Change is in the air, everywhere—it seems—but at the Utah Legislature.
In Salt Lake City and its environs, thirsty lawns are being replaced with water-wise landscaping; multi-acre McMansions are making way for apartments, condominiums and townhomes; e-bike sales are surging; green power is proliferating; and citizens are increasingly mobilizing to push action on issues from health care reform to economic modernization to the preservation of democracy itself.
How about on Capitol Hill? Only time will tell, but the annual 45-day legislative session that begins next week looks to be more of the same old thing, with lawmakers' priorities so repetitive, a robot could write the preview article for City Weekly. (No really, we had a robot do it! )
In recent years, the voting population made its wishes known on Medicaid expansion, medical marijuana and political redistricting—plus fairly definitive shows of opposition to food taxes and support for liquor deregulation. The Legislature's Republican supermajority dismissed all of the above, preferring to engage in snipe hunts on critical race theory, transgender athletes and ballot fraud, things that exist only in isolated, anecdotal incidents and the fever dreams of far-right conservatives.
On one hand, Utah's population is concentrated in urban and suburban areas along the Wasatch Front. On the other, lawmakers adopted a partisan gerrymander that intentionally dilutes urban political power and that succeeded in making the Utah House a deeper shade of red, with an expanded membership in the unofficial "Crazies Caucus" (they know who they are).

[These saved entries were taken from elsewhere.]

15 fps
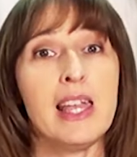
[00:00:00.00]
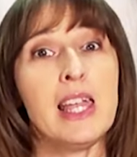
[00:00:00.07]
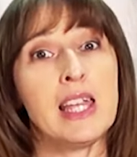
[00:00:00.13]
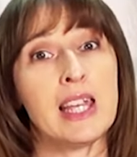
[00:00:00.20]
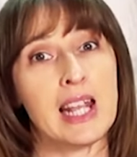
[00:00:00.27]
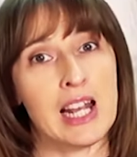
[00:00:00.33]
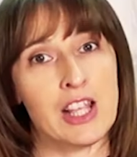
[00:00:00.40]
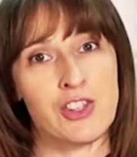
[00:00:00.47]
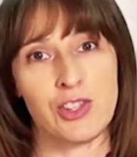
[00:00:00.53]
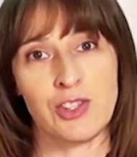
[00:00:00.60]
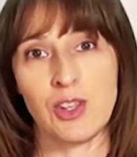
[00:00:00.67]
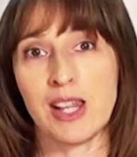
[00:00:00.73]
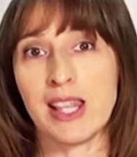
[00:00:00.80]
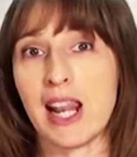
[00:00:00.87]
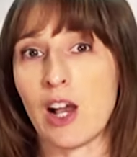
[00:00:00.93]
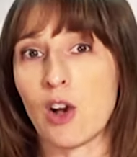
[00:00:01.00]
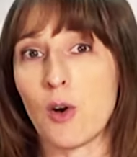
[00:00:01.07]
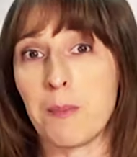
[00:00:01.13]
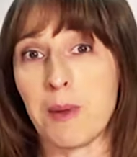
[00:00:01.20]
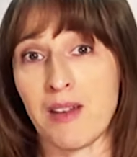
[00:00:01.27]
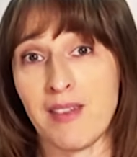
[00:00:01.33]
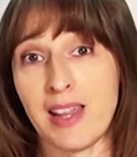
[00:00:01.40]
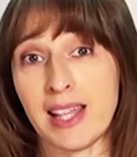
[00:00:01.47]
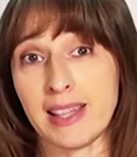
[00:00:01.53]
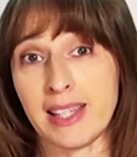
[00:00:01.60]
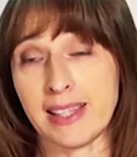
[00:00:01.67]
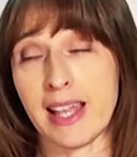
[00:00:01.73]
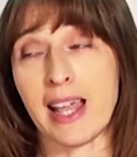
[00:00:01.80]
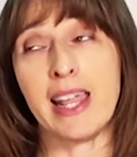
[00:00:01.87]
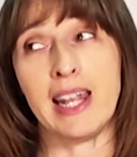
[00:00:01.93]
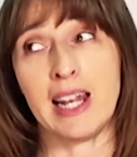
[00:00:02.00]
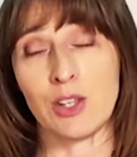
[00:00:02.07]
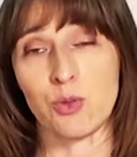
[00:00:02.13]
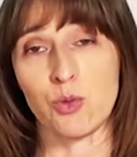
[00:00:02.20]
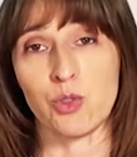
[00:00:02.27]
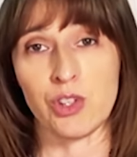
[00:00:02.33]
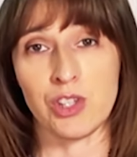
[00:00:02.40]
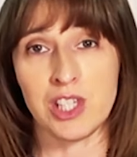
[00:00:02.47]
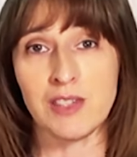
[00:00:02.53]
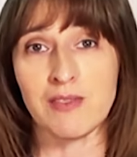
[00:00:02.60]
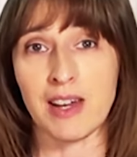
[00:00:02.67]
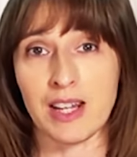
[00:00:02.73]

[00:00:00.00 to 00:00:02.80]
e che la gestione della compravendita e la successiva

On one hand, legislative leadership used its muscle last year to fund restorative efforts at the Great Salt Lake and to take critical steps toward water efficiency. On the other, those efforts were much too little and far too late, maintaining outsize leniency for agricultural and industrial uses.

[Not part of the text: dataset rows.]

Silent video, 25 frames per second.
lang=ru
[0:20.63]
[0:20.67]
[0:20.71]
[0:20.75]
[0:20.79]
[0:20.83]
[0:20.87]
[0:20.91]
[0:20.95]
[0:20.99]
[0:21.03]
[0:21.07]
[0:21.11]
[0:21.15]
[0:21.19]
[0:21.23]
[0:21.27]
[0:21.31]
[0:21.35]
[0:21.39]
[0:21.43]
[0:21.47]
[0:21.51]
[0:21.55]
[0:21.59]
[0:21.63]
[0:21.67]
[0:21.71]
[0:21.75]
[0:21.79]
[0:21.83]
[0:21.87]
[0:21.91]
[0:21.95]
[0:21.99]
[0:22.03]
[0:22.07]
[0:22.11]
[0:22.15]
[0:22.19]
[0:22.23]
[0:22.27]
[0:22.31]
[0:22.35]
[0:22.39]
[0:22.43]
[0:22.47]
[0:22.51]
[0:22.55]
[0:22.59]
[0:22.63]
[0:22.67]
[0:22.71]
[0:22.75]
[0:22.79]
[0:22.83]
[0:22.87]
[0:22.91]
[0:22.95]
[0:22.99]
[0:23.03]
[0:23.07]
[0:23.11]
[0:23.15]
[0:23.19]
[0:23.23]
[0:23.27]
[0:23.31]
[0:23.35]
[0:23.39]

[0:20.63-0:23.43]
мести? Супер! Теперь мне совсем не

On one hand, cities are experimenting with road diets, paved trails and high-frequency transit connections. On the other, the Utah Department of Transportation is sharpening its knives to cut a bigger freeway through west-side neighborhoods and to effectively extend the private ski lifts at Alta and Snowbird to a massive car-parking structure, to be built at the mouth of Little Cottonwood Canyon, at taxpayer expense.

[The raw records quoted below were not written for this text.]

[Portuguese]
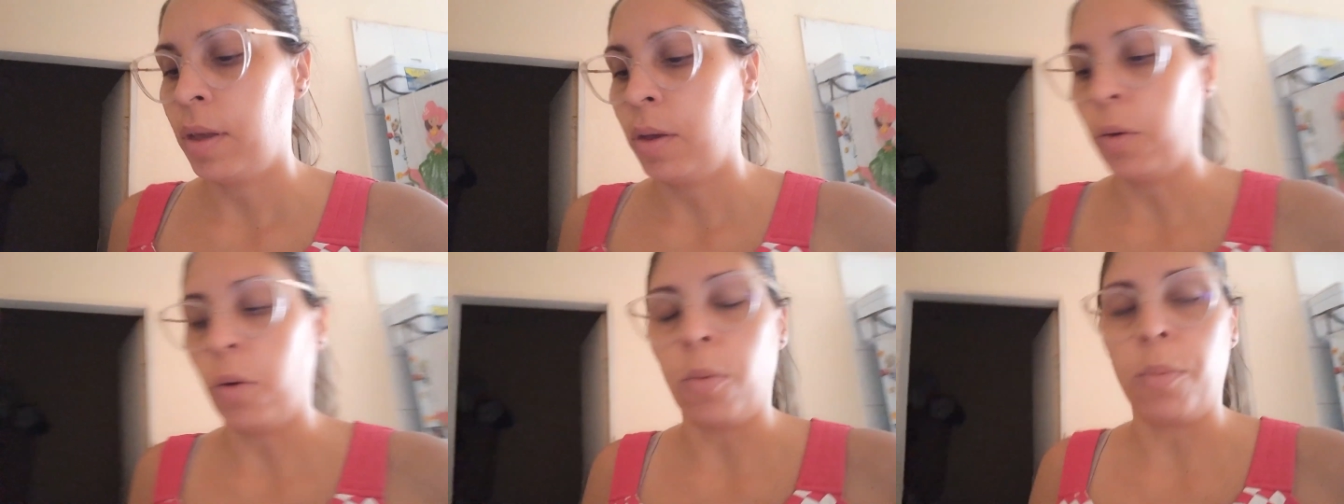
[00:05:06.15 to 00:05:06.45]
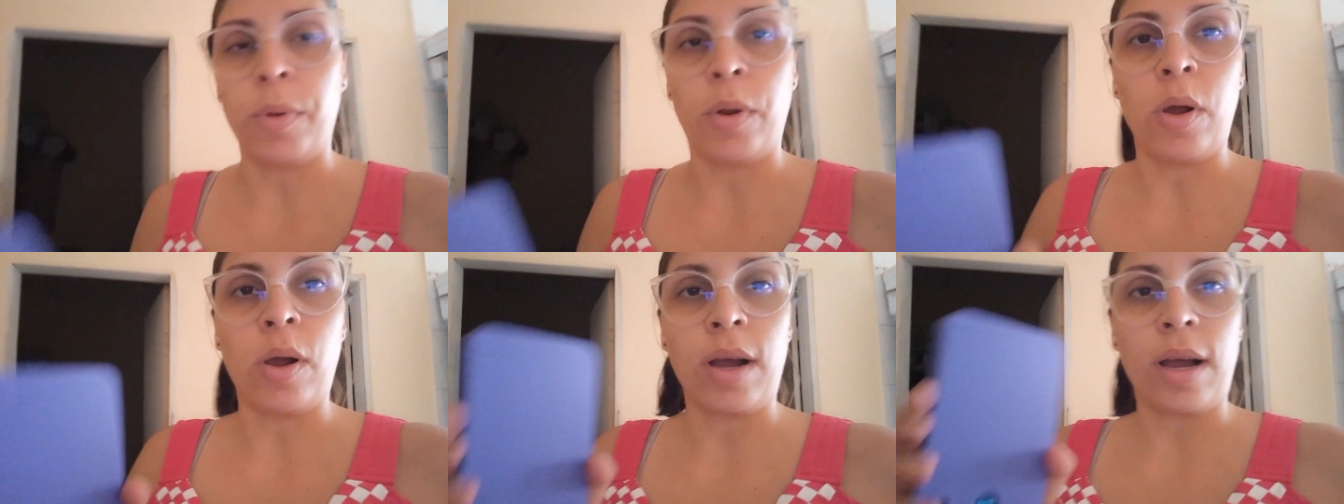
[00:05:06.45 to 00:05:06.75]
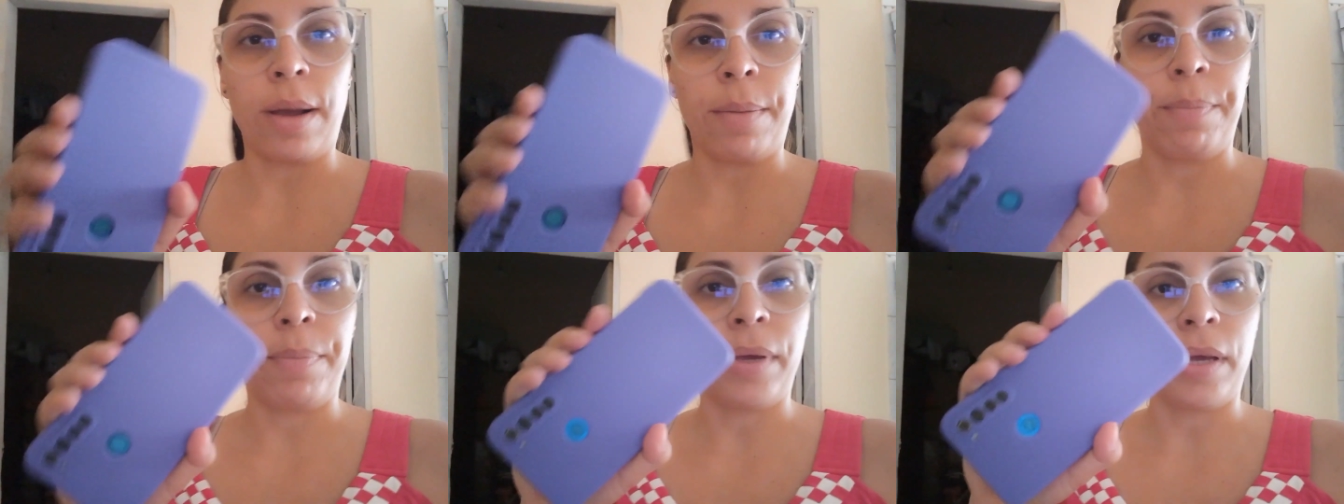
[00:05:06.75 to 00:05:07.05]
Comprei uma
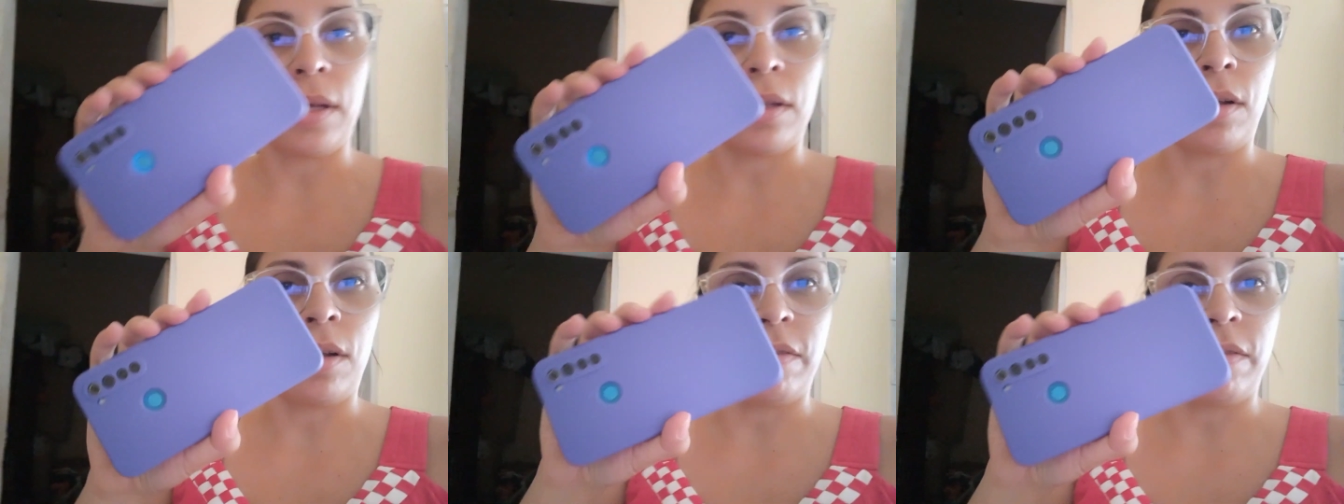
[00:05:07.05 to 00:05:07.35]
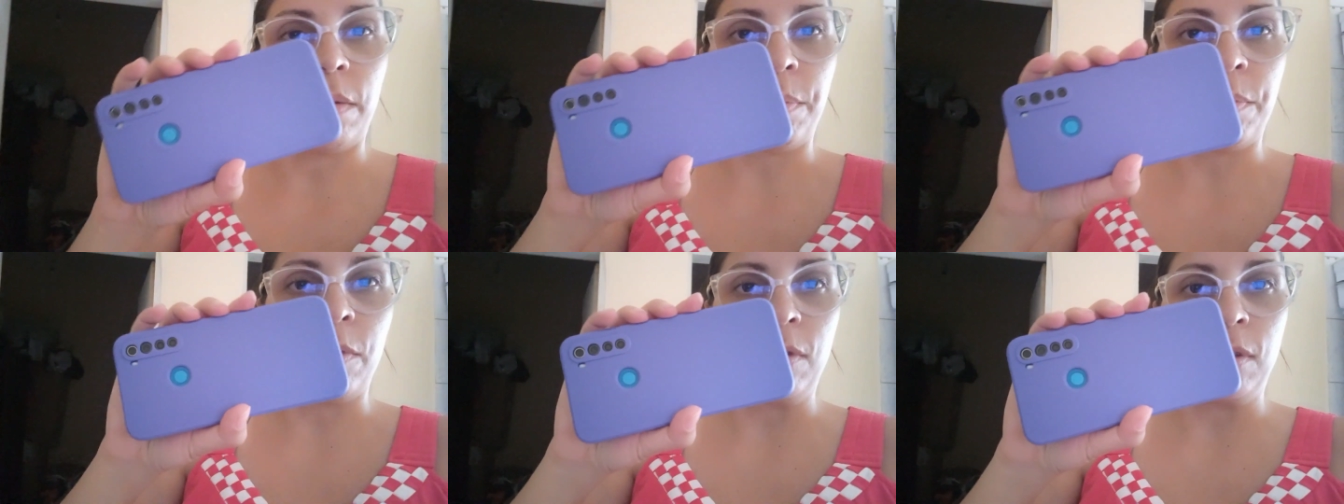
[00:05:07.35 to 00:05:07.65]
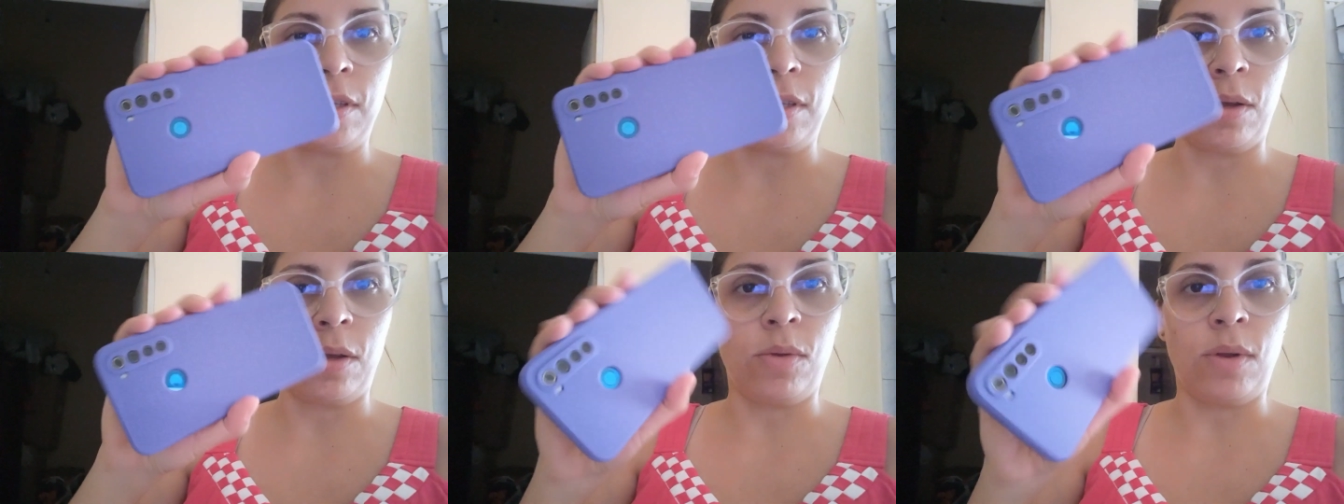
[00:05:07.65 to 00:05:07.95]
capinha nova pro meu
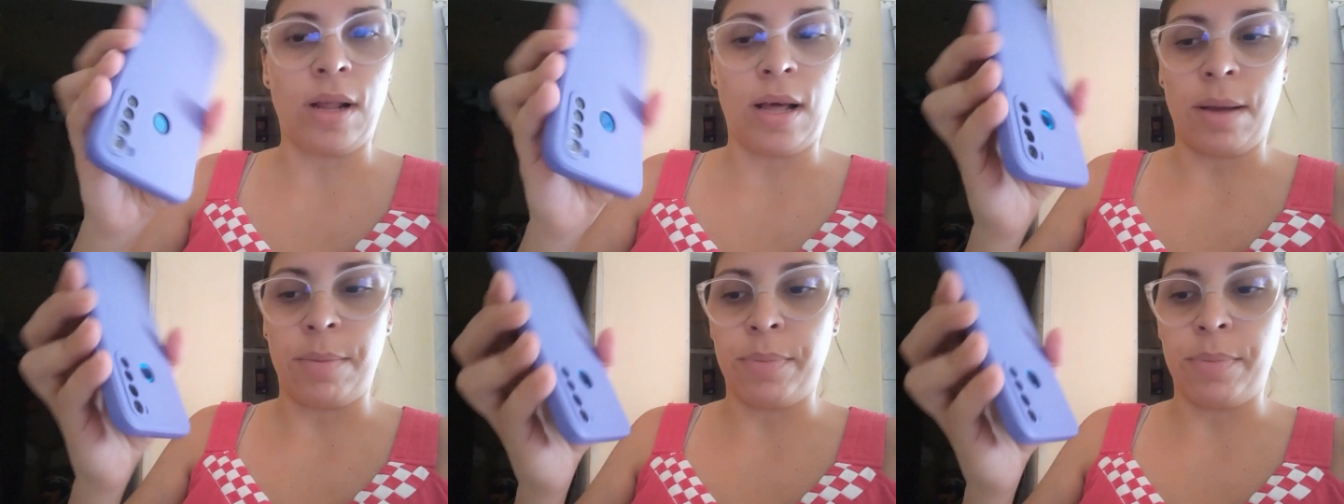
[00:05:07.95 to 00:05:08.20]
celular,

In the following pages, you'll find an overview of the debates to come, as well as examples of regular Utahns who see the writing on the wall and are pushing broader conversations around transportation and environmental policy that get louder with each new participant. Who knows, maybe if Utahns get loud enough—about what they really want, about what actually works—their ostensible representatives might just one day hear them up on the north end of Main Street.